# [EXERCISE DATA]
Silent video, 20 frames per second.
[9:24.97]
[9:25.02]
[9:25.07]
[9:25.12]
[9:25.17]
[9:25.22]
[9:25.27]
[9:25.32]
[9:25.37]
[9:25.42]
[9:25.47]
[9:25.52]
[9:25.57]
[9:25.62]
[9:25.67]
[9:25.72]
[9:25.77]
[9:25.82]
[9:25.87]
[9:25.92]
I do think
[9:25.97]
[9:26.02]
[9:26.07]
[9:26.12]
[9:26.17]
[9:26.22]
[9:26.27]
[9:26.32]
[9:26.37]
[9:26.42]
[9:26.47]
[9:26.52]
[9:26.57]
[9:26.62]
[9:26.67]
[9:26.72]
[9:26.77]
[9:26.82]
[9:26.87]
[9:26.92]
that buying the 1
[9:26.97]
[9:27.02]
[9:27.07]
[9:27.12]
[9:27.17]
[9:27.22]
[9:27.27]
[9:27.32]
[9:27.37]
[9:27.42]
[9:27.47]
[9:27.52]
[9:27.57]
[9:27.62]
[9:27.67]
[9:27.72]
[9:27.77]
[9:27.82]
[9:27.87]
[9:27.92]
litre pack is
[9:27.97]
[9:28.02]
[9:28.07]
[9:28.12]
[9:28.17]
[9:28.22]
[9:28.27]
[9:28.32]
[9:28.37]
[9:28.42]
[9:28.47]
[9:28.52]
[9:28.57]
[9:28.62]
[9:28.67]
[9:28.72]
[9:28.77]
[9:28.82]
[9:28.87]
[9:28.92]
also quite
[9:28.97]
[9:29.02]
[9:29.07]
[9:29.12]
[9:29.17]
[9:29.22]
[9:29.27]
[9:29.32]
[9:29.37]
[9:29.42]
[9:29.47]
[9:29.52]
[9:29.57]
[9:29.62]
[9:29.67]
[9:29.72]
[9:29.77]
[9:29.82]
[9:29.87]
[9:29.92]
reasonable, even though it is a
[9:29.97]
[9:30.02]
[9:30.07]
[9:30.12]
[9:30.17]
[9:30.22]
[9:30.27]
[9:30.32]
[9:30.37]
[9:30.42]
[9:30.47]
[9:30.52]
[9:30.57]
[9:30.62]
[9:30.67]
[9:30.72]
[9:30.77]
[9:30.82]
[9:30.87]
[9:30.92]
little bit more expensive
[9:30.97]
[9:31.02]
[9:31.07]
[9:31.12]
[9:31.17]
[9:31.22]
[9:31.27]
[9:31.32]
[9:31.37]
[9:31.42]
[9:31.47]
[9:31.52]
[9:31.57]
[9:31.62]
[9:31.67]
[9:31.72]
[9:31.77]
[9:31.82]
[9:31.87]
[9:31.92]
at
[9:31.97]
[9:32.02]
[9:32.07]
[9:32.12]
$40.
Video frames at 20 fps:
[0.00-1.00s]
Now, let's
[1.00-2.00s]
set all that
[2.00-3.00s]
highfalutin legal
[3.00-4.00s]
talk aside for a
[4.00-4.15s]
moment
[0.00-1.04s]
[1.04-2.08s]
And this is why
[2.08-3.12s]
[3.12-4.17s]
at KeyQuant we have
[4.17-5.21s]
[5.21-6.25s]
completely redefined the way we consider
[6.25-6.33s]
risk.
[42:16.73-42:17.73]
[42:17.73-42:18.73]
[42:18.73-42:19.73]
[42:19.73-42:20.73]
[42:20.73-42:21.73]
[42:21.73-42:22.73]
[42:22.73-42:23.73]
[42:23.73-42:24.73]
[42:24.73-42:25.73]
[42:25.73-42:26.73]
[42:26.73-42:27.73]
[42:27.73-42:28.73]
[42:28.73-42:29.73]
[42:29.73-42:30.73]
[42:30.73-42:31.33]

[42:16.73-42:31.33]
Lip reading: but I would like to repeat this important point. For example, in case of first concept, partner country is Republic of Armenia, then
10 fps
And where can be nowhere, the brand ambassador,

# [TASK DESCRIPTION]
Word for word, reproduce the lines of the listing from the first one through the line containing "[42:16.73-42:31.33]", and no more.

# [WRITTEN REPLY]
Silent video, 20 frames per second.
[9:24.97]
[9:25.02]
[9:25.07]
[9:25.12]
[9:25.17]
[9:25.22]
[9:25.27]
[9:25.32]
[9:25.37]
[9:25.42]
[9:25.47]
[9:25.52]
[9:25.57]
[9:25.62]
[9:25.67]
[9:25.72]
[9:25.77]
[9:25.82]
[9:25.87]
[9:25.92]
I do think
[9:25.97]
[9:26.02]
[9:26.07]
[9:26.12]
[9:26.17]
[9:26.22]
[9:26.27]
[9:26.32]
[9:26.37]
[9:26.42]
[9:26.47]
[9:26.52]
[9:26.57]
[9:26.62]
[9:26.67]
[9:26.72]
[9:26.77]
[9:26.82]
[9:26.87]
[9:26.92]
that buying the 1
[9:26.97]
[9:27.02]
[9:27.07]
[9:27.12]
[9:27.17]
[9:27.22]
[9:27.27]
[9:27.32]
[9:27.37]
[9:27.42]
[9:27.47]
[9:27.52]
[9:27.57]
[9:27.62]
[9:27.67]
[9:27.72]
[9:27.77]
[9:27.82]
[9:27.87]
[9:27.92]
litre pack is
[9:27.97]
[9:28.02]
[9:28.07]
[9:28.12]
[9:28.17]
[9:28.22]
[9:28.27]
[9:28.32]
[9:28.37]
[9:28.42]
[9:28.47]
[9:28.52]
[9:28.57]
[9:28.62]
[9:28.67]
[9:28.72]
[9:28.77]
[9:28.82]
[9:28.87]
[9:28.92]
also quite
[9:28.97]
[9:29.02]
[9:29.07]
[9:29.12]
[9:29.17]
[9:29.22]
[9:29.27]
[9:29.32]
[9:29.37]
[9:29.42]
[9:29.47]
[9:29.52]
[9:29.57]
[9:29.62]
[9:29.67]
[9:29.72]
[9:29.77]
[9:29.82]
[9:29.87]
[9:29.92]
reasonable, even though it is a
[9:29.97]
[9:30.02]
[9:30.07]
[9:30.12]
[9:30.17]
[9:30.22]
[9:30.27]
[9:30.32]
[9:30.37]
[9:30.42]
[9:30.47]
[9:30.52]
[9:30.57]
[9:30.62]
[9:30.67]
[9:30.72]
[9:30.77]
[9:30.82]
[9:30.87]
[9:30.92]
little bit more expensive
[9:30.97]
[9:31.02]
[9:31.07]
[9:31.12]
[9:31.17]
[9:31.22]
[9:31.27]
[9:31.32]
[9:31.37]
[9:31.42]
[9:31.47]
[9:31.52]
[9:31.57]
[9:31.62]
[9:31.67]
[9:31.72]
[9:31.77]
[9:31.82]
[9:31.87]
[9:31.92]
at
[9:31.97]
[9:32.02]
[9:32.07]
[9:32.12]
$40.
Video frames at 20 fps:
[0.00-1.00s]
Now, let's
[1.00-2.00s]
set all that
[2.00-3.00s]
highfalutin legal
[3.00-4.00s]
talk aside for a
[4.00-4.15s]
moment
[0.00-1.04s]
[1.04-2.08s]
And this is why
[2.08-3.12s]
[3.12-4.17s]
at KeyQuant we have
[4.17-5.21s]
[5.21-6.25s]
completely redefined the way we consider
[6.25-6.33s]
risk.
[42:16.73-42:17.73]
[42:17.73-42:18.73]
[42:18.73-42:19.73]
[42:19.73-42:20.73]
[42:20.73-42:21.73]
[42:21.73-42:22.73]
[42:22.73-42:23.73]
[42:23.73-42:24.73]
[42:24.73-42:25.73]
[42:25.73-42:26.73]
[42:26.73-42:27.73]
[42:27.73-42:28.73]
[42:28.73-42:29.73]
[42:29.73-42:30.73]
[42:30.73-42:31.33]

[42:16.73-42:31.33]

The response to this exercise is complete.